1. In a system of representative delegations, the power of different delegations ought presumably to be proportional to the populations of their respective constituencies. I.e., the power of a delegation from a district of 300,000 ought to be three times that of one having a population of 100,000 In practice, political “weights” may be attached to districts of different sizes either by actual weighted votes cast by a single member or by multimember delegations. Consider a four-district legislature with district populations of 300,000, 500,000, 700,000, and 900,000. Each district has a representative for every 100,000 constituents. For simplicity, assume that the representatives of each particular district always bloc vote. Is the power of each delegation proportional to its population? [Hint: There are 16 different possible ways the delegations can vote. In how many of these does a particular delegation “make the difference” in forming a winning coalition?] See Morris v. Board of Supervisors of Herkimer County, 273 N.Y.S.2d 929 (1966) in which the Banzhaf analysis is cited as a basis for striking down a weighted representation scheme.

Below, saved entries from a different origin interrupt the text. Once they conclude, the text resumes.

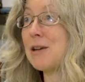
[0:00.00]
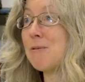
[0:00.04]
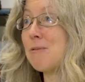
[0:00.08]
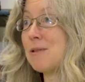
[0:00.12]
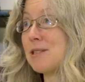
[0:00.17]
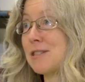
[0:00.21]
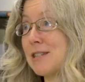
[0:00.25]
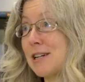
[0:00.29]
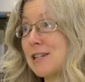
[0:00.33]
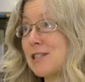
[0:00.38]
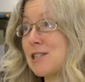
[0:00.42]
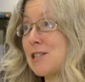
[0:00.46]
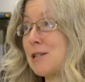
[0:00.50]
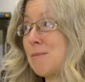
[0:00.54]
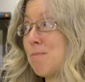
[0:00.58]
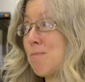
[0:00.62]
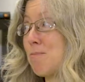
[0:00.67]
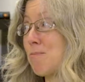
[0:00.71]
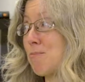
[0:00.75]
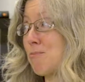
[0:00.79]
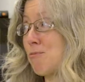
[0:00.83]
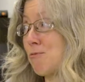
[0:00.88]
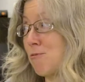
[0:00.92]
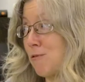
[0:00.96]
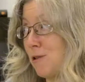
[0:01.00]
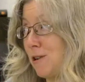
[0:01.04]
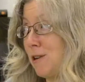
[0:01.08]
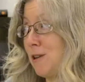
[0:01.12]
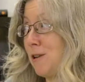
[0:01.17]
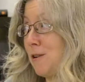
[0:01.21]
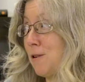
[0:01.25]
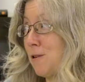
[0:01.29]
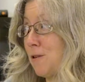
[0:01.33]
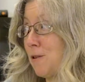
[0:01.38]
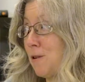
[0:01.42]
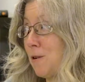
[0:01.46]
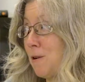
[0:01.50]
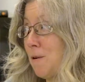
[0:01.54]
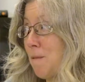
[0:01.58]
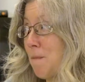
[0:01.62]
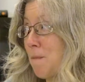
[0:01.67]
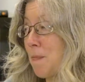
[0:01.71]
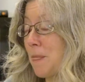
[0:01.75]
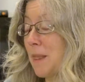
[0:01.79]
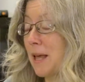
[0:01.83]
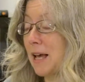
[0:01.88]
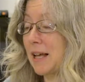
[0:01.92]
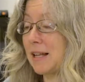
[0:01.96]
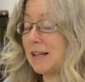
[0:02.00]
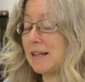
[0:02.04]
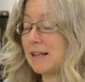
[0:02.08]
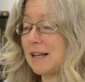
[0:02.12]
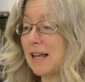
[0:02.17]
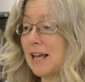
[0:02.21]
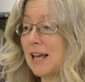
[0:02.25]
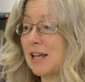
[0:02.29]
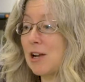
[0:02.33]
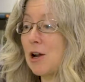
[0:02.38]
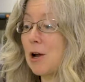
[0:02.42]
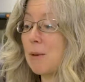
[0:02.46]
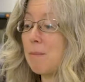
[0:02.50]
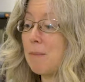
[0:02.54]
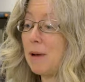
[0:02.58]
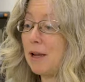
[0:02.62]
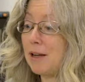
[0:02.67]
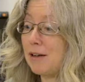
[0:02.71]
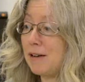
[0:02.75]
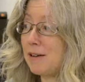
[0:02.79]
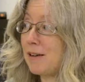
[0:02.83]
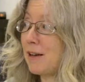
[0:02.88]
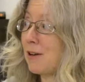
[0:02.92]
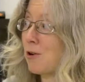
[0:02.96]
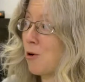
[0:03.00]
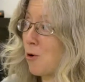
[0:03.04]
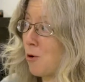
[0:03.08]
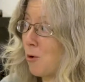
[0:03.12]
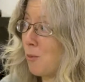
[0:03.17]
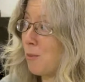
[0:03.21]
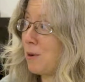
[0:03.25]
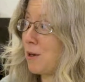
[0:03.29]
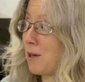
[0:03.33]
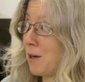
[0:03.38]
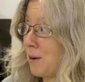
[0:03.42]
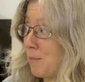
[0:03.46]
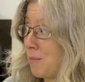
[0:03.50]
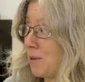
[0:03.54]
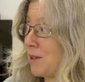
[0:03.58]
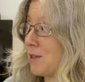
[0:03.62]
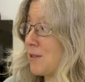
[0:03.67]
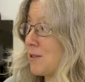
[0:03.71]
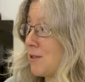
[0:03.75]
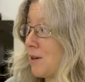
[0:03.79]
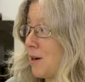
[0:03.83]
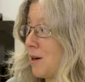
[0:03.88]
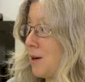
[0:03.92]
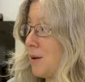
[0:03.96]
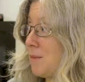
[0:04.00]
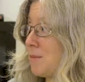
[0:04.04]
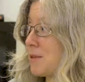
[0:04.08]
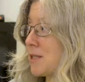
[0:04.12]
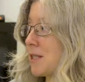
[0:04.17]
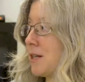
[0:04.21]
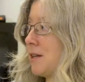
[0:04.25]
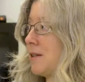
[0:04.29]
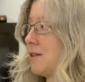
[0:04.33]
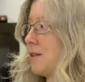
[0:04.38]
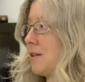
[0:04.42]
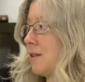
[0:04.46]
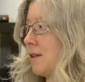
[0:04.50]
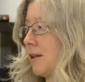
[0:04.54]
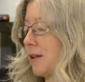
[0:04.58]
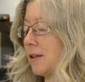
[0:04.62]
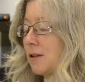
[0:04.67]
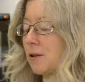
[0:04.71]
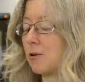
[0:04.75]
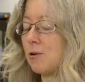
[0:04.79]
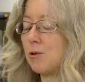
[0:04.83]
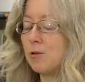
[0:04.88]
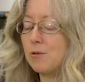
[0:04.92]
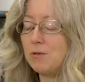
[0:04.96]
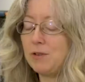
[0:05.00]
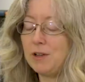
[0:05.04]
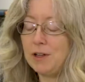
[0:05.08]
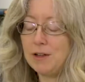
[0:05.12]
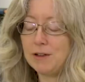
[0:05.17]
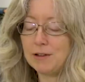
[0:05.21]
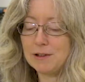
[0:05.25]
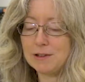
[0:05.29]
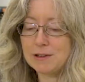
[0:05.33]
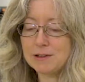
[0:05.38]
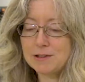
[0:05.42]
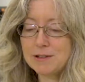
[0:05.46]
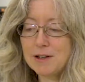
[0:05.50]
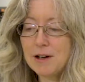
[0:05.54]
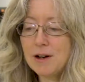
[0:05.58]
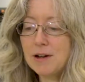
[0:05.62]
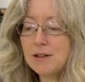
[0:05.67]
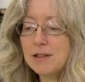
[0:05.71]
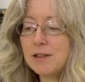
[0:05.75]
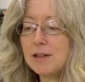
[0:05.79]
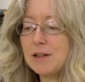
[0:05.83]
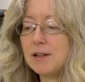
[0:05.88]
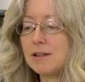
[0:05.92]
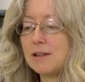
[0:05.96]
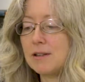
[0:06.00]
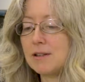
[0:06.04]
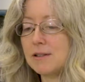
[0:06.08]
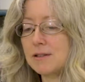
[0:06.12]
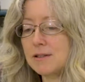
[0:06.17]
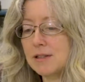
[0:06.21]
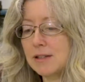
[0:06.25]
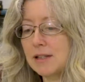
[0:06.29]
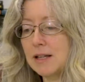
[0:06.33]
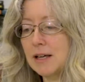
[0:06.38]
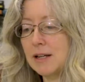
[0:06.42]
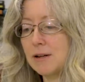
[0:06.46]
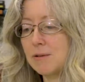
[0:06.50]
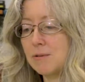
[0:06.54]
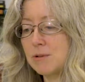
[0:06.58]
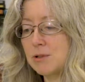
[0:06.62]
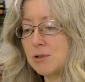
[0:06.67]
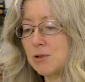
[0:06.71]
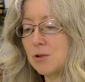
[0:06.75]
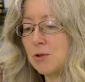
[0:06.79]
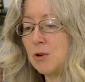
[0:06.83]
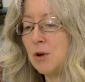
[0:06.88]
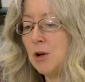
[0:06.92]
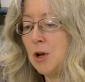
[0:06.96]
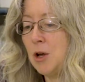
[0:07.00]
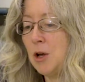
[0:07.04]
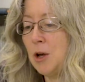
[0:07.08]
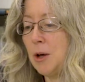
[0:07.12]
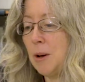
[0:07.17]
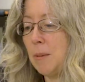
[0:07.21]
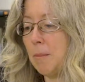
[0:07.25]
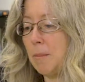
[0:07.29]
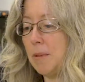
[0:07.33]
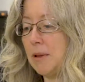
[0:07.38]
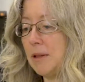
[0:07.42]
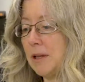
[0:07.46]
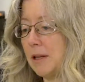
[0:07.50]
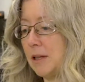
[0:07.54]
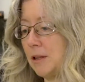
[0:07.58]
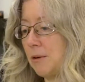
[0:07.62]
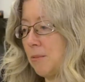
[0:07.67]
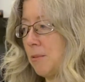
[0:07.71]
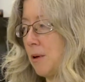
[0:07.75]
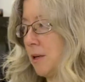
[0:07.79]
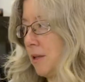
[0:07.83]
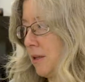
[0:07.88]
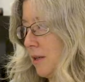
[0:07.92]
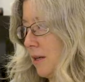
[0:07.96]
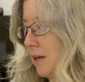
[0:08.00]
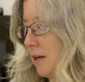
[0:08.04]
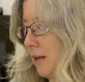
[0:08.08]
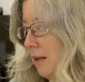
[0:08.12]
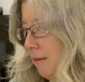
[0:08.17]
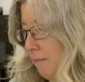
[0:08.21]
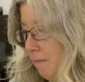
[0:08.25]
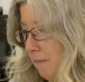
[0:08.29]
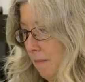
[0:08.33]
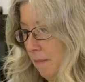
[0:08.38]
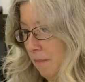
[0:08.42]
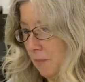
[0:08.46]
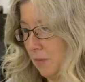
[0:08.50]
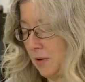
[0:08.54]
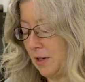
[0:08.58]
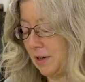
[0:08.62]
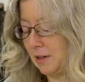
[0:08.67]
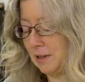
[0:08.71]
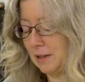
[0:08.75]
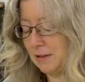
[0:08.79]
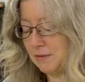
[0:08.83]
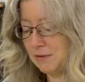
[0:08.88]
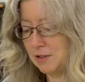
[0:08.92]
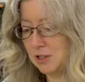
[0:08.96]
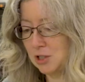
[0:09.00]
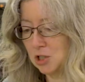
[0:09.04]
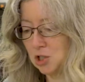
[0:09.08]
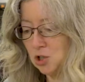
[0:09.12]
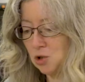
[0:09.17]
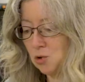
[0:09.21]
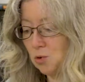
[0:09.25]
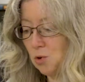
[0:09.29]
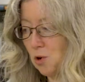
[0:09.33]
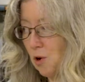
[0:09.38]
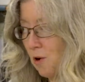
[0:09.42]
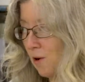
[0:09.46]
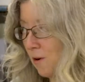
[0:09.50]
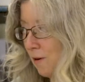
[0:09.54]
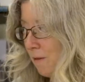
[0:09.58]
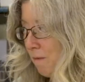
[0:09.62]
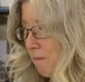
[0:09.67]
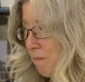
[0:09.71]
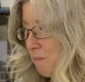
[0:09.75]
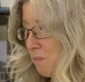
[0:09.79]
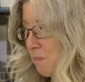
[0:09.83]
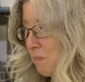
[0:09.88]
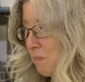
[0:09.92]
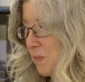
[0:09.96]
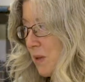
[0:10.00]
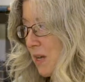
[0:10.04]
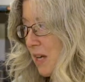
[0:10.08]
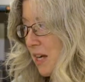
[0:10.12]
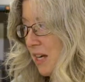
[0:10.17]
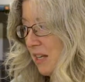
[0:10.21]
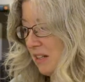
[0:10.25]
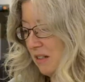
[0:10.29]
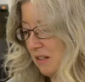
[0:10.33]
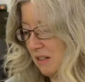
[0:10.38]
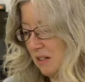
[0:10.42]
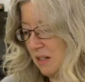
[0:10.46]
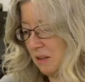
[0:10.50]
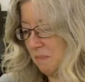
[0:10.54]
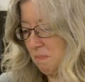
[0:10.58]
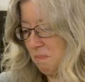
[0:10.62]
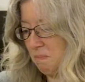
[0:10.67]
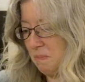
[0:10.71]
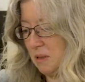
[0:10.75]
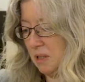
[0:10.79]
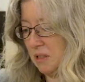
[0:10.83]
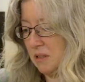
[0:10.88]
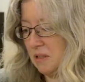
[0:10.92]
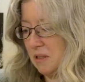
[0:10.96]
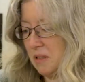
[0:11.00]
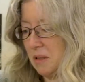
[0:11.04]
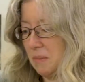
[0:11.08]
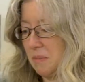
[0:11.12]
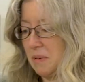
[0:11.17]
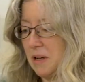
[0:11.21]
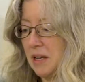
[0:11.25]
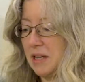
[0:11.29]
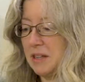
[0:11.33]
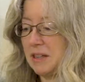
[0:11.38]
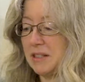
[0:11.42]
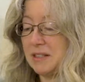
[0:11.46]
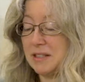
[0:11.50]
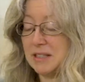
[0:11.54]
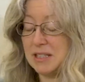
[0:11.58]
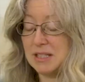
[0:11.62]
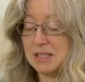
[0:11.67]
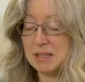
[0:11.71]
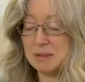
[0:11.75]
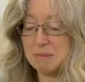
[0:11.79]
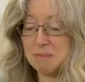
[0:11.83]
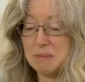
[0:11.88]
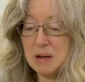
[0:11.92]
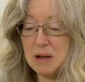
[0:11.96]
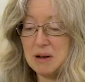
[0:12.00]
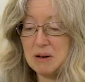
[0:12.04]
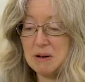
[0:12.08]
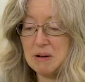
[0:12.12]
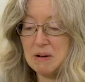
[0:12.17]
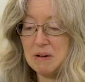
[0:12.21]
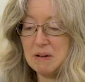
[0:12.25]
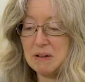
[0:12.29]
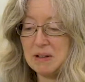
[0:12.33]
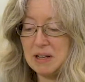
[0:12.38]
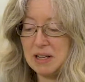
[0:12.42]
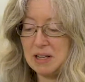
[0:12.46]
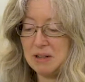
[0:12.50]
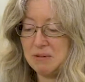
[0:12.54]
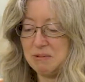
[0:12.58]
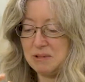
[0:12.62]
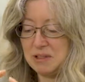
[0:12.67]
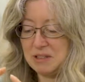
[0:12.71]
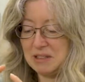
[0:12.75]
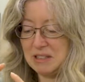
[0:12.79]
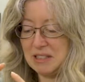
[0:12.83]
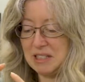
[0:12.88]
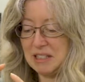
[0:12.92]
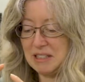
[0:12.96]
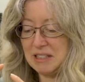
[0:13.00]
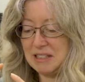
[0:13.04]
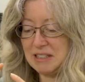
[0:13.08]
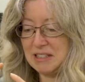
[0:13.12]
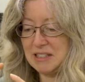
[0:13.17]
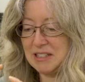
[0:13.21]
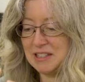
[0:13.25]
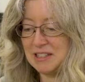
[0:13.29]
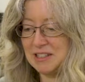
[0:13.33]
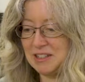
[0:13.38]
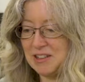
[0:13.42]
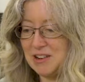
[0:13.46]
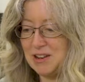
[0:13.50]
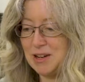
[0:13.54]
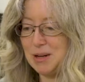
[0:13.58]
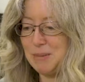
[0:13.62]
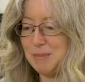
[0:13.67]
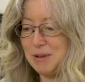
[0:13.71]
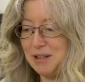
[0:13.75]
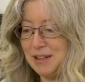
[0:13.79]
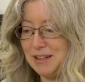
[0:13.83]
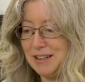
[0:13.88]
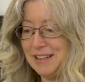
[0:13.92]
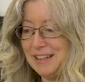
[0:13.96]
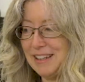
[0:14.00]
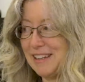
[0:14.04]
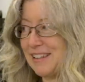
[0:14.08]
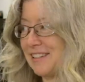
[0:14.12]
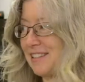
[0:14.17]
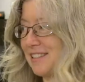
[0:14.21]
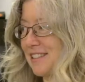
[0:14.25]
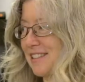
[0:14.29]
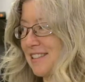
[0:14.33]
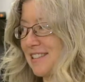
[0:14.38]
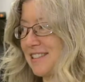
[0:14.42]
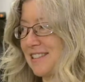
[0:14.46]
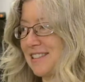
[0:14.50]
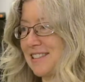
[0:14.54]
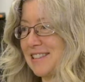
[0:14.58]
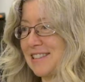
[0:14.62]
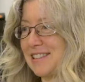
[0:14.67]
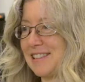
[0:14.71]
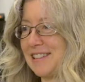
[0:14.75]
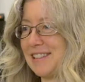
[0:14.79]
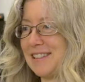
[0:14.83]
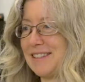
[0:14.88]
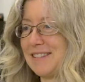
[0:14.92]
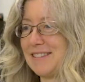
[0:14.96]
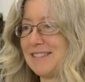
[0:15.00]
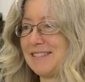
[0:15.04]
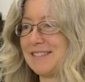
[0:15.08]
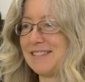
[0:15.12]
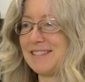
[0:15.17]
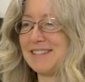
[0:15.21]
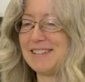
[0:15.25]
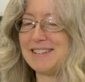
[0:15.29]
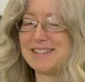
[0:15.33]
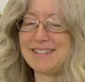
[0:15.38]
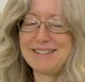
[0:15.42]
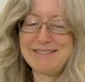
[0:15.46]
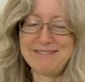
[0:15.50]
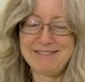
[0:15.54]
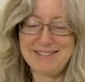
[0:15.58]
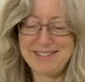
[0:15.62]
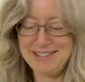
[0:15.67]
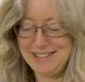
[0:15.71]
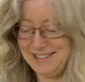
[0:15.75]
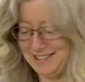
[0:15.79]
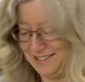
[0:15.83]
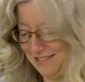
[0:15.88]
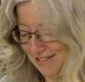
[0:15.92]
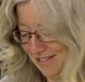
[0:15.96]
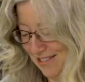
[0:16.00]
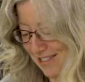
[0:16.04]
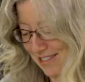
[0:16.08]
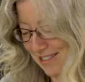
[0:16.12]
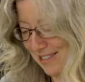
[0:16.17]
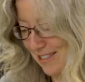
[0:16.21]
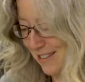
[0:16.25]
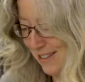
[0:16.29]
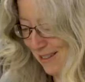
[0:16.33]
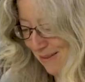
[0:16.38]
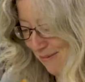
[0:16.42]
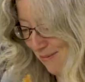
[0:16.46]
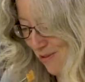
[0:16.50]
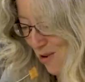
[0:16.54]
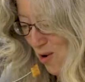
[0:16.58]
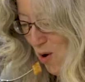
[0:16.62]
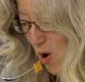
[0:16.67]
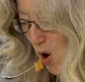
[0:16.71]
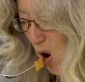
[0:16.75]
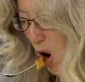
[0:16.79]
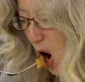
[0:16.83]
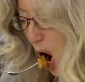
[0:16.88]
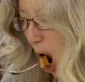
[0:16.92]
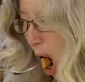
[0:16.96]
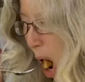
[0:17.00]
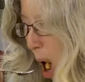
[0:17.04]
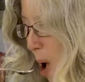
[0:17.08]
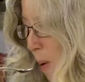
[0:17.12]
it was actually pretty good. And I made it at home a couple of times, and I did like the whole vegan lasagna and this and that. It was good, but then the one day I left it too long. And I picked it up, and the smell, and it was like slimy, and it's just like, I don't want to do this anymore.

2. Assume that the relative power of each delegation is properly proportional to its constituency size. The next question is the amount of power that any individual voter has over deciding the nature of the delegation. Again, for simplicity assume that each delegation is elected as a “slate.” There are two competing slates running in each district. In a district that has n+1 voters, it can be argued that a voter has power in those cases in which all other voters divide up into two coalitions of identical n/2 size, thus permitting a single voter to break the tie. Banzhaf shows that the proportion of such “tie” combinations is approximately equal to one divided by the square root of two times Pi times the number of voters, i.e., 1/(2Πn)1/2. [Banzhaf, “Multimember Districts * * *”, n. 28] Thus, the probability of being a tie-breaker is not inversely proportional to n, but rather to the square root of n; i.e., an individual’s power over his delegation declines less than proportionally as the size of the constituency increases. Does the Exhibit 2.14 accurately summarize these conclusions?